J'ai 44 ans. Cela fait trois ans maintenant que j'ose me souvenir tous les jours un peu plus, trois ans que je remets de l'ordre et que je complète petit à petit le puzzle de mon enfance.
Avec l'aide d'une oreille professionnelle et dans le huis-clos d'un cabinet, cette histoire est pour la première fois murmurée, mon histoire, la vraie, les mots que je prononce alors sont restés enserrés jusque-là dans les douleurs de mon corps. Ils ont encore parfois du mal à sortir, et ils font peur, alors j'y vais lentement, comme on s'avance dans un champ de mines, au détecteur, prudemment, pour ne pas perdre la raison et être pulvérisée au premier faux pas.
Ces mots là sont pourtant très simples : de mes 3 ans à mes 9 ans, j'ai été violée par mon grand-père paternel à une fréquence régulière, dans les coins sombres de la cave, dans les odeurs de savons de la salle de bains, dans l'appartement de vacances à la mer ou sur le couvre-lit doux de sa chambre à coucher. Simple oui, nulle phrase alambiquée, nulle formule métaphorique ne sont nécessaires pour dire ce que c'est réellement un inceste. Les détails non plus ne sont pas utiles, ils m'appartiennent et cela reste difficile de se mettre à nu, même quand on en a très vite pris l'habitude... dans d'autres circonstances.
L'auteur est mort, je n'obtiendrai de réparation que celle que je me serais moi-même donnée. J'ai déposé une plainte, j'ai reçu une lettre du procureur avec une qualification des faits et un classement sans suite. Cela m'a fait un peu de bien, je sais que quelque part, son nom est associé à ses crimes. Aujourd'hui j'ai repris des études de psychologie à la faculté en plus de mon travail et de ma vie de famille (j'ai deux enfants merveilleux et un compagnon de vie indéfectible), je me reconstruis. Tout cela rassure mon entourage : "elle va bien" disent-ils.

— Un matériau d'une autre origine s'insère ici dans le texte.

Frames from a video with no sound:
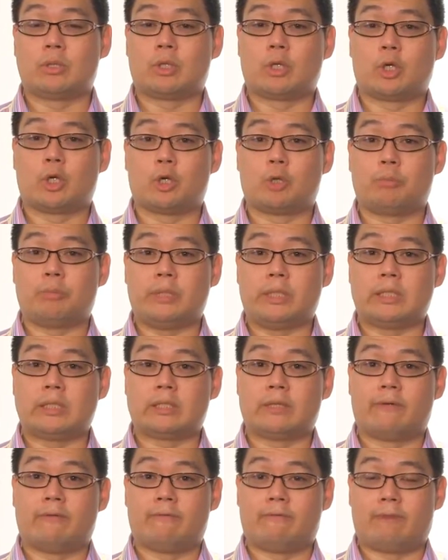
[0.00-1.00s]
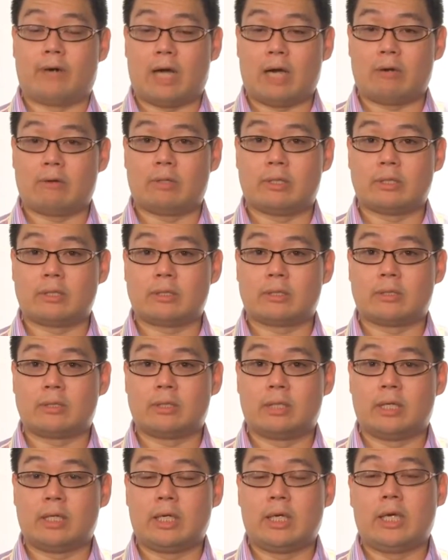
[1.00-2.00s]
to the herpes virus
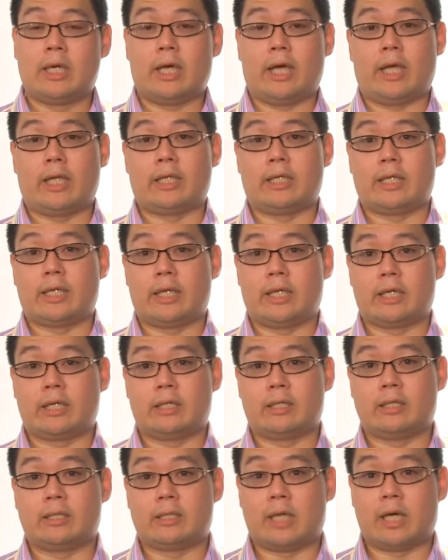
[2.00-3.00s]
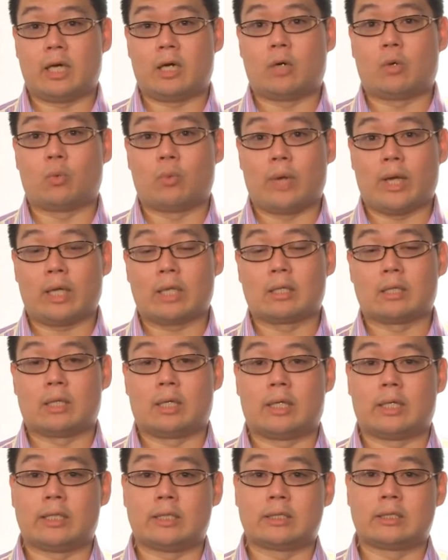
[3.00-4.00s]
and it can now
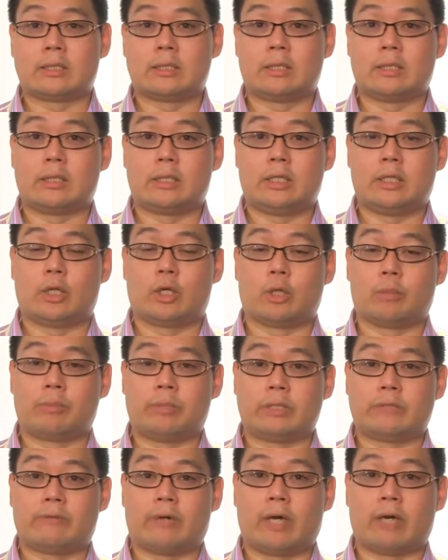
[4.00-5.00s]
recognize the herpes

Ma famille au sens large n'est plus, mes parents sont tristes, abasourdis, pétris de culpabilité, et pour les autres, ils s'accrochent encore au déni comme des naufragés sur le mat d'un radeau pourri en train de sombrer en me criant de loin que tout cela est de ma faute et que je suis malade. La parole libère, mais elle ne libère pas que des petites colombes blanches, elle libère surtout de la fange qu'il va falloir remuer pour en faire de l'engrais. Comme me l'a dit un jour une amie : "C'est avec du fumier qu'on fait des belles tomates !". Alors moi oui je vais bien, j'ai une vie normale, des amis, un travail, une famille, mais à l'intérieur, vous savez, tout au fond, j'ai juste envie de crier, j'ai envie de hurler que j'ai mal, j'ai envie de le dire, j'ai envie de l'écrire... je veux que ça se sache, je veux que tout le monde sache, je veux que vous sachiez, je ne veux plus jamais me taire.